Opposition figures accused Chávez of using all the resources of the government to support the Yes campaign, ranging from near-total support for the Yes campaign on state radio and television to placement of Yes campaign ads on official ministry websites. According to opposition figure Leopoldo López, "we aren’t competing against a political party, we're competing against an entire state and all of the power it can wield". The opposition also claimed that No campaign ads had their approval delayed and scheduling manipulated by the National Electoral Council.

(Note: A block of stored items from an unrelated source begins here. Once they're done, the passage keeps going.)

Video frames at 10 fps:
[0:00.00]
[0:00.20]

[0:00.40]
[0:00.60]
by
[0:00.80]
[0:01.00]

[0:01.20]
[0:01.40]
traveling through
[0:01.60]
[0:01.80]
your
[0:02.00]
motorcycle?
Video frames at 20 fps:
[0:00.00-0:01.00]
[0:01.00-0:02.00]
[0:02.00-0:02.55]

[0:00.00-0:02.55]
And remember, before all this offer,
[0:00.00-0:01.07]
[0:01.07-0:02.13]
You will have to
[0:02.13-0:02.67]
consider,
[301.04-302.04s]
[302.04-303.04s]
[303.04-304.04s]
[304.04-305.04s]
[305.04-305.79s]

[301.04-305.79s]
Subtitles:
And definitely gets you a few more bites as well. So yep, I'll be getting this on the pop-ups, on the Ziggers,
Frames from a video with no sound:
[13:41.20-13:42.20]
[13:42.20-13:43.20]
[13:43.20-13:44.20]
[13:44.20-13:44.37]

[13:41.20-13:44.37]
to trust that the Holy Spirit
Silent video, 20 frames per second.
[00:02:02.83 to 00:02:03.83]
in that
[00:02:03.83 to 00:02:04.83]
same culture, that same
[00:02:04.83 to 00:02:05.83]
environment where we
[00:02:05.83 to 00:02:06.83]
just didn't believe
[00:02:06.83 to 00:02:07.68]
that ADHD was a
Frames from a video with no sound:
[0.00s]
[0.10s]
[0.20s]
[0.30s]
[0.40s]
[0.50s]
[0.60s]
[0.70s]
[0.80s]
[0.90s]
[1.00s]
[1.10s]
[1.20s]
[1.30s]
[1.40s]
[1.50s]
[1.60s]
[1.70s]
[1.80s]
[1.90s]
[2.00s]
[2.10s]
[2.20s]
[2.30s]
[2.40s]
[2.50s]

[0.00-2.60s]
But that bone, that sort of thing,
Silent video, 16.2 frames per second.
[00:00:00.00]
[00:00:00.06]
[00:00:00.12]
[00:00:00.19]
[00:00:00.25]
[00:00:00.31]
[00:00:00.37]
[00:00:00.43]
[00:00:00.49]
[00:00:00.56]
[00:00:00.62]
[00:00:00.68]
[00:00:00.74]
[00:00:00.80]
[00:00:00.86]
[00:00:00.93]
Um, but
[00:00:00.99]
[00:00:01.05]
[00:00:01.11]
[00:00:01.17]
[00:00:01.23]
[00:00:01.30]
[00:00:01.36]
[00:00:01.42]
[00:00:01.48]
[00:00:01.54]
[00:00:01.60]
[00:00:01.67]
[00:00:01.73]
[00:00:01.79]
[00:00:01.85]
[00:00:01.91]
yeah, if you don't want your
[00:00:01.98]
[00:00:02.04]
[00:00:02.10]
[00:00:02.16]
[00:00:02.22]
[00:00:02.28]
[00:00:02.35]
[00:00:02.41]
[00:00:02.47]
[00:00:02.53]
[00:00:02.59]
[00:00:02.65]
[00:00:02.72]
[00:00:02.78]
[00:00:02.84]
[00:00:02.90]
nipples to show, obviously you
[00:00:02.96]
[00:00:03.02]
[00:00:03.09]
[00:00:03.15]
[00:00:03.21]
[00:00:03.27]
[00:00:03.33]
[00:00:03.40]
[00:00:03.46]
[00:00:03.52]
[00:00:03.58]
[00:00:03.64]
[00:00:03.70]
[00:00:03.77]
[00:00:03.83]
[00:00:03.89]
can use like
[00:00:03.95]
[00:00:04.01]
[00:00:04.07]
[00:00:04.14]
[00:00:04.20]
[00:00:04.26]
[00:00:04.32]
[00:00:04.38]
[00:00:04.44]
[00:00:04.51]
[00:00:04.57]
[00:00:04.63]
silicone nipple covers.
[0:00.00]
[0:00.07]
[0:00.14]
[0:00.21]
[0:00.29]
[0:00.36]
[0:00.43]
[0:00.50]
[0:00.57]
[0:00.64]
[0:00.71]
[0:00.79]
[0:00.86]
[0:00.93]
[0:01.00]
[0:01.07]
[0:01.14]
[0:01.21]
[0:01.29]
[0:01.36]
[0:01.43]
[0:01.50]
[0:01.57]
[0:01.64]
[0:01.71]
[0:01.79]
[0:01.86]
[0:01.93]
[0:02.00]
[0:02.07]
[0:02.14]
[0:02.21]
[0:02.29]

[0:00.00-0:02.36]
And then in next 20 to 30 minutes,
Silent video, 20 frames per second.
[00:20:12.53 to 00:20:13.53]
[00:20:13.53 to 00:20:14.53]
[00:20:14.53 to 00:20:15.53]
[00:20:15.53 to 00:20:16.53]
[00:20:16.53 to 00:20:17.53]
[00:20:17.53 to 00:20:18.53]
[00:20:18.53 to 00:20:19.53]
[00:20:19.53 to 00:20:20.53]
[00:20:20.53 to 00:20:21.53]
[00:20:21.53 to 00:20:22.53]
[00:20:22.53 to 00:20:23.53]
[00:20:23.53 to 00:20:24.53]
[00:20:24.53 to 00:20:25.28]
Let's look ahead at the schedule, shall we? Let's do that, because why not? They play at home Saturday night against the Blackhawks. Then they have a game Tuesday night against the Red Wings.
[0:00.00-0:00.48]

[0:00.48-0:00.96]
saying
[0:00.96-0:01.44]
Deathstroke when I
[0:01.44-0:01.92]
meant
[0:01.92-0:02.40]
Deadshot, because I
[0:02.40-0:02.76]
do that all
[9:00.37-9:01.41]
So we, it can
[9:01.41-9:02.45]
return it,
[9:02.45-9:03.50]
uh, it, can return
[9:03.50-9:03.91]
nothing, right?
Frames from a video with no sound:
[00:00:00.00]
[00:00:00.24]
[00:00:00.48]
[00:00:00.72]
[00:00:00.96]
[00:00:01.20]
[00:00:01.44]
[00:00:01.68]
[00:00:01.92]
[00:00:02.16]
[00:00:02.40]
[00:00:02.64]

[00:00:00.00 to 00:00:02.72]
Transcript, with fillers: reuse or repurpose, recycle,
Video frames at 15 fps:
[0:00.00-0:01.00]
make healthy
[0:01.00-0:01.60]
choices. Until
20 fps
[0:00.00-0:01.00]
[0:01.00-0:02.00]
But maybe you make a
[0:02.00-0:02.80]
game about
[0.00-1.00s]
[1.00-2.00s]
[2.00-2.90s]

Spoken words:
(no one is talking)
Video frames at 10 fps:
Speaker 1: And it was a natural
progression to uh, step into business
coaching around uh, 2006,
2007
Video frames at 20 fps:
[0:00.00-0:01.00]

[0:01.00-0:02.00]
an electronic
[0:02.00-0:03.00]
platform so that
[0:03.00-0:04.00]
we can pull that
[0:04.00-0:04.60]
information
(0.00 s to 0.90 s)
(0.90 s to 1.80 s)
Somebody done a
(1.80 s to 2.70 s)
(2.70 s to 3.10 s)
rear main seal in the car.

On 13 February 2009 the Venezuelan government expelled Luis Herrero, a Spanish member of the European Parliament (and member of the European People's Party), after he called Chávez a dictator and criticized Chávez's handling of the constitutional referendum. One of the parties in the opposition to Chávez had asked Herrero to observe the referendum.

Following claims that US officials had met with Venezuelan opposition leaders in Puerto Rico (which the US denied), Chávez accused U.S. President Barack Obama of meddling in the referendum, adding that "He's said I'm an obstacle for progress in Latin America... Therefore it must be removed, this obstacle, right?" Chávez also added that Obama was under pressure from the Pentagon to be tough on Venezuela by quoting: "He [Obama] knows that if he doesn't obey the orders of the empire, they'll probably kill him."

In April 2009 NACLA reported that its observers had found that "the voting in Venezuela's 2009 referendum was, overall, fair, transparent, and clean."

==Referendum question==
The question elaborated by the National Electoral Council was:

Do you approve the amendment of articles 160, 162, 174, 192 and 230 of the Constitution of the Republic, as processed by the National Assembly, which increases the political rights of the people, with the purpose of allowing any citizen incumbent in an elected office, to be nominated as candidate for the same office, for the period of time established constitutionally, his or her possible re-election depending exclusively on popular vote?

==Opinion polls==
Opinion polls conducted on the measure in December 2008 varied widely, with results ranging from 32% approval (with 61% disapproval) to 51% approval (with 39% disapproval).

==Results==

| Choice |  | Votes | % |
| For |  | 6,319,636 | 54.87 |
| Against |  | 5,198,006 | 45.13 |
| Total |  | 11,517,642 | 100.00 |
| Valid votes |  | 11,517,642 | 98.24 |
| Invalid/blank votes |  | 206,582 | 1.76 |
| Total votes |  | 11,724,224 | 100.00 |
| Registered voters/turnout |  | 16,652,179 | 70.41 |
Source: Direct Democracy, CNE

==Reactions==
The initial reaction of the opposition to the referendum proposal was that it was illegal. Manuel Rosales, leader of the National Unity opposition coalition, said that it was an insult to call for another election because "the collectivity is overwhelmed by so many problems and also by the high cost of living and inflation" and also because the proposal had already been rejected a year ago. After the official announcement, other opposition parties such as Acción Democrática (AD), Primero Justicia (PJ), Copei, Podemos and MAS, rejected the proposal as well. Leaders of Radical Cause rejected the intention of reelection, considering it unconstitutional, although they also expressed that the best way to defeat it would be through the vote and demonstrations.